Jacob Elordi, Barry Keoghan e Rosamund Pike: elenco afinado

crédito: Prime Video/reprodução

“Saltburn”, o segundo longa da escritora e diretora Emerald Fennell, que ganhou um Oscar em 2021 pelo roteiro de “Bela vingança”, tem estilo gótico de filmagem e mistura a Inglaterra de “Downton Abbey”, com toda a pompa e circunstância, com a de Ronald Biggs, o lendário assaltante de trem que fugiu da cadeia e se refugiou no Brasil entre 1970 e 2001.

Oliver Quick, bolsista da Universidade de Oxford interpretado por Barry Keoghan, não é um garoto popular, nem bonito, nem divertido, e sofre para fazer amigos. Os alunos tiram sarro de seu jeito diferentão, suas roupas de brechó e da sua aproximação forçada com o outro esquisito da faculdade, Michael (Evan Mitchell). 

Até que um dia, por acaso, Oliver faz um favor ao “Deus Sol” do lugar, o charmosérrimo aristocrata Felix Catton – papel de Jacob Elordi. Guarde esse nome, se é que você ainda está imune ao charme deste jovem australiano de 26 anos, o Nate da série “Euphoria” e o Elvis do filme “Priscilla”, de Sofia Coppola. 

Felix, de tão agradecido, aproxima Oliver de sua turma, garotos e garotas bem nascidos e malcriados que faz festas, bebe, cheira cocaína, transa livremente e usa o humor sarcástico inglês no dia a dia. Parecem alenígenas, em comparação a Oliver. 

Obsessão e desejo

O rapaz fica mais do que encantado por Felix, hipnotizado pela existência tão absurdamente fácil, charmosa e cheia de vida do garoto. O novo amigo o convida para passar as férias de verão com sua família em Saltburn – quando a propriedade tem até nome próprio, na Inglaterra, isso costuma querer dizer muita coisa. Tradição, dinheiro de família e comportamento exótico são o combo principal.

 

“Saltburn”, o filme, faz um retrato sombrio do que a obsessão e o desejo visceral podem provocar em um jovem como Oliver, desesperado para pertencer ao grupo mais cool da sua faculdade e tendo a certeza de que aquele lugar nunca será legitimamente seu.

Saltburn, a propriedade, é uma dessas casas de campo de famílias nobres da Inglaterra que talvez até fizesse sentido há dois séculos.
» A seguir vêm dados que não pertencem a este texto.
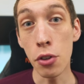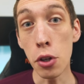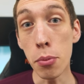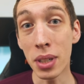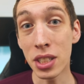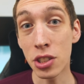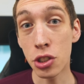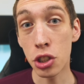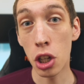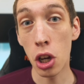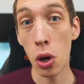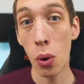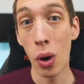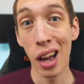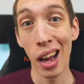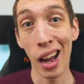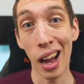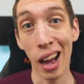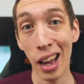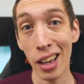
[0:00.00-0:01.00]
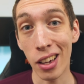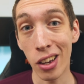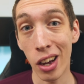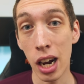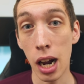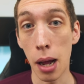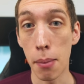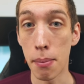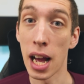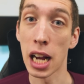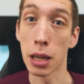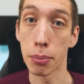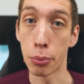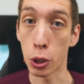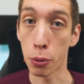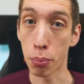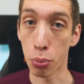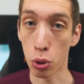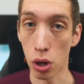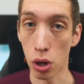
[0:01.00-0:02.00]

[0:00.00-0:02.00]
few months ago, I got a MacBook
Os cômodos são amplos e há uma biblioteca, uma galeria, uma ala norte, uma ala sul, obras de arte, tapetes gigantescos e lustres de cristal. 

A apresentação da casa, feita por Felix vestido de jeans e camisa amassados e pés descalços, em um plano sequência, já é um clássico instantâneo. O mordomo de Saltburn, Duncan (Paul Rhys), que recebe Oliver e parece ofendido pela presença do garoto classe média, deixa claro que o clima dali para a frente será mais de suspense que de drama. 
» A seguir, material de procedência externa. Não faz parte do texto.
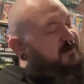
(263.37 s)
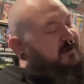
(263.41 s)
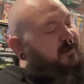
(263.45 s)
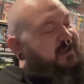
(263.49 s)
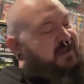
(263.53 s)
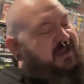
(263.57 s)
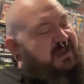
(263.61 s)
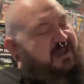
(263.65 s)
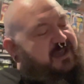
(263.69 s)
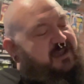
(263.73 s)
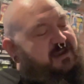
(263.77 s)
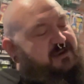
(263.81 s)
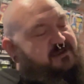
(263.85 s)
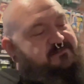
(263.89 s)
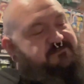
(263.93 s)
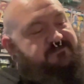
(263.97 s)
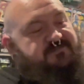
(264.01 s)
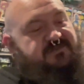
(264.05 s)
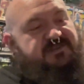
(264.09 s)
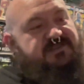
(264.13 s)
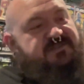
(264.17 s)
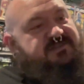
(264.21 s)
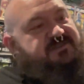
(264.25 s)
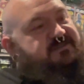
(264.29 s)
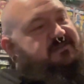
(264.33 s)
again.
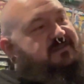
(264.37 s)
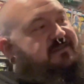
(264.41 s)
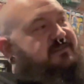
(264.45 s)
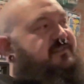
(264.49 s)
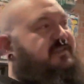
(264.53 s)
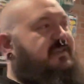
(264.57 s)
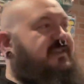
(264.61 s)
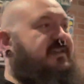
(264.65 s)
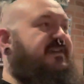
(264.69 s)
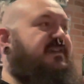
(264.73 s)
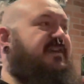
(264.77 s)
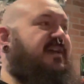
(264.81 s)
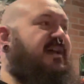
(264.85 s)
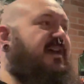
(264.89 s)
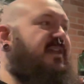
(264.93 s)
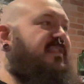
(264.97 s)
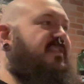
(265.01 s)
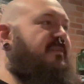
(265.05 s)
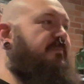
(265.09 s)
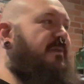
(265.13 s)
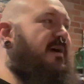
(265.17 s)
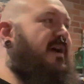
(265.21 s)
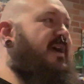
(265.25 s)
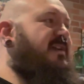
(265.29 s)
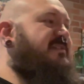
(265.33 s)
Just the
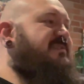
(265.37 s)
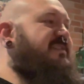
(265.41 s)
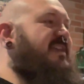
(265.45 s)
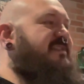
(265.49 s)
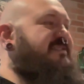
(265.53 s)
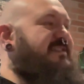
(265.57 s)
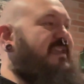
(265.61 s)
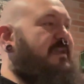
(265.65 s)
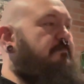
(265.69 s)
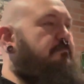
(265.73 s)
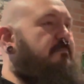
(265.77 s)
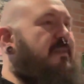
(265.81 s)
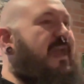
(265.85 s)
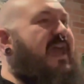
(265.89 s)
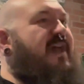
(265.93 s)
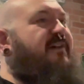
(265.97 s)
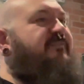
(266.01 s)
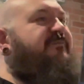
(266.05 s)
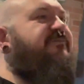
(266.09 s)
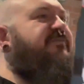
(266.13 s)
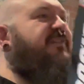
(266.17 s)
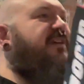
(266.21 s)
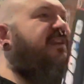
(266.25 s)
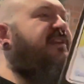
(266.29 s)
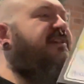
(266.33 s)
box has a matte
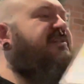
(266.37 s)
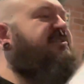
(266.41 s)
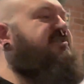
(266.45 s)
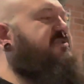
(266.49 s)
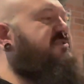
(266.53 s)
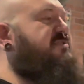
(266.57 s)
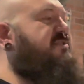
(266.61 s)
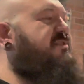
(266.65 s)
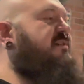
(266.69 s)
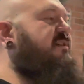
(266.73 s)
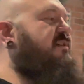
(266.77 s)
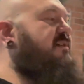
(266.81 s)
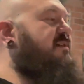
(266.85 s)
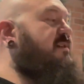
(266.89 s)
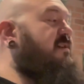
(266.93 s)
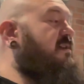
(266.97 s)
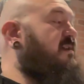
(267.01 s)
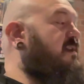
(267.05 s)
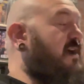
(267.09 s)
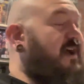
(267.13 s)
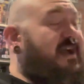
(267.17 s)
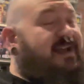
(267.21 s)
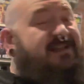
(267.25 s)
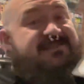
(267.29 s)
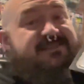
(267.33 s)
finish.
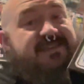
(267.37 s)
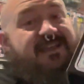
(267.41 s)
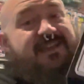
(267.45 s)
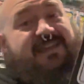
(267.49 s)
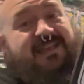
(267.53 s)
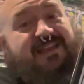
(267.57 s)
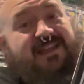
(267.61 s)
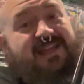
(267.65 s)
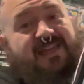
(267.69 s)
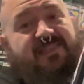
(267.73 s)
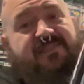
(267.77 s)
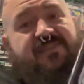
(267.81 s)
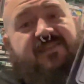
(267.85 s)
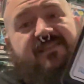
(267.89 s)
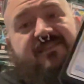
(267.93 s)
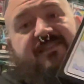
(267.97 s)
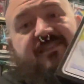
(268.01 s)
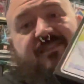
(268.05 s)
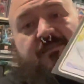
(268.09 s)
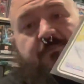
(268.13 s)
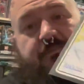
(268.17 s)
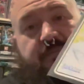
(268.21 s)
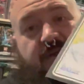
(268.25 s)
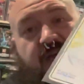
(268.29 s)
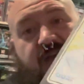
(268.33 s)
I dig it. I think
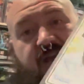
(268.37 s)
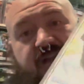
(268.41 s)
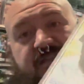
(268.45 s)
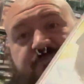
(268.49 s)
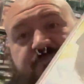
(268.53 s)
that the box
A direção de arte é ultracaprichada, não há detalhe que não tenha sido escolhido a dedo, nenhuma peça de roupa do figurino existe ao acaso, é tudo parte da linguagem transgressora desta trama. Preste atenção aos espelhos e aos reflexos, seja nas águas do lago perto da casa ou na mesa de jantar, de metal polido. 

Há metáforas em tudo. O roteiro de Fennell usa imagens de mariposas, aranhas e vampiros para compor o clima meio delirante, meio febril da realidade altamente improvável da família Catton e de Saltburn aos olhos de Oliver. 

O elenco, todo talentoso, se adequa perfeitamente à história e suas trágicas reviravoltas. Barry Keoghan é um protagonista sinistro e irresistível, que alterna momentos de doçura e abandono com outros de pura sociopatia. 

Alison Oliver, que interpreta a irmã problemática de Felix, Venetia, garota bulímica e insaciável sexualmente, está impecável, assim como Carey Mulligan, amiga excêntrica da família, Pamela. 

Mas a arma secreta é Rosamund Pike, como a matriarca Elspeth, ex-modelo exótica que parece fazer questão de exibir em cada fala que é diferente do resto da humanidade. Antes de apresentá-la a Oliver, Felix já avisa que sua mãe tem fobia de pelos faciais, então ele deve se barbear antes de encontrá-la. Quando isso acontece, ela conta, sem se desculpar, que tem intolerância irrefreável a gente feia. 

“Saltburn” é, em resumo, uma sátira. Se você não se divertir com a perversidade dos personagens, das situações e até dos desfechos cada vez mais amedrontadores, não há muito neste filme para você. Mas quem mergulhar por completo nesse estranho universo, cheio de desejo e repulsa e em tudo excessivo, vai ter duas horas e 11 minutos de muito prazer. 

“SALTBURN”

Filme disponível no Prime Video. Direção de Emerald Fennel. Com Barry Keoghan, Jacob Elordi e Rosamund Pike.